And then check what we have in cell.movement.data now:

#check that we have
names(cell.movement.data)

#get a simple summary, using summary and also glimpse
summary(cell.movement.data)
glimpse(cell.movement.data)

Save your R script often!

On a PC, use Ctrl+S to save your script. On a Mac, use Cmd+S.

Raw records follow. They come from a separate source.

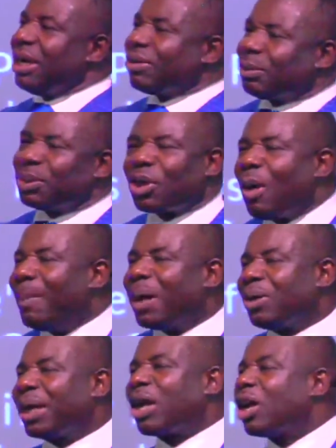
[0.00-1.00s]
Supposed to come back
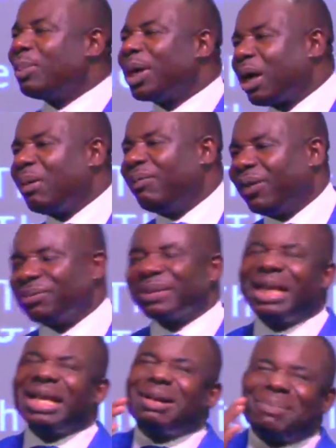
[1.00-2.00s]
on economy comfort.
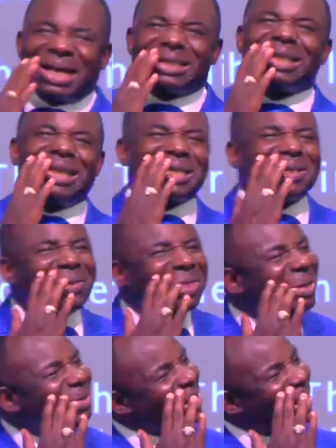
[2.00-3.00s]
But I said, there's
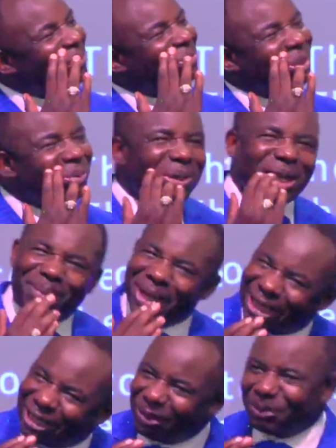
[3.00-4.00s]
nothing comfortable about
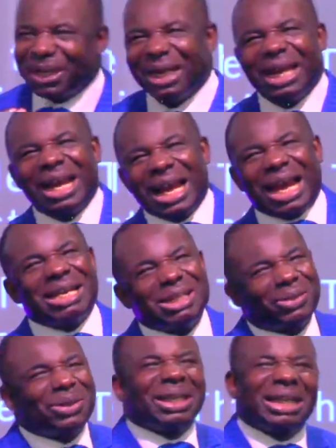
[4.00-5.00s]
economy. You
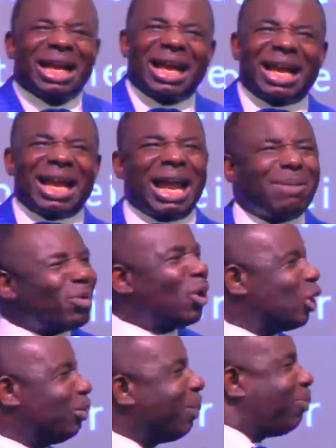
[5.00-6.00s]
know, I'm going
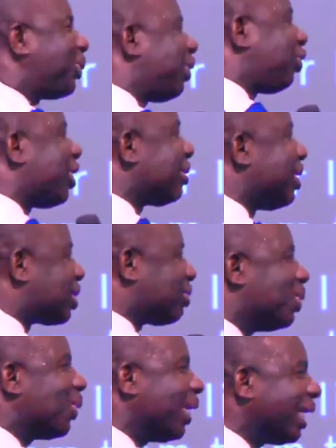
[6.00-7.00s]
to be preaching this
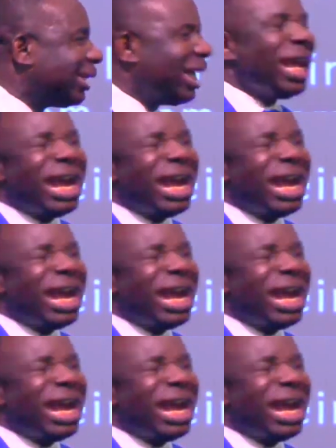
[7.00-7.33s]
morning.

3.2.1 Making plots with Livecyte movement data

let’s see how clone A and clone B move. First, we’ll plot the instantaneous.velocity:

# PLOTTING LIVECYTE DATA ----

#instantaneous.velocity - geom_violin
ggplot(cell.movement.data,aes(x=clone,y=instantaneous.velocity,colour=clone))+
    geom_violin(alpha=0.5)+
    stat_compare_means()

This plot isn’t very revealing is it? That is because most of the instantaneous.velocity values are very low, and the data are certainly not normally distributed. Biological data is often like this. Plotting metrics on a log scale is often the solution. Log² or log¹⁰ scales are commonly used.

Adjust this plot yourself

So that you plot y=log10(instantaneous.velocity). Does it look better?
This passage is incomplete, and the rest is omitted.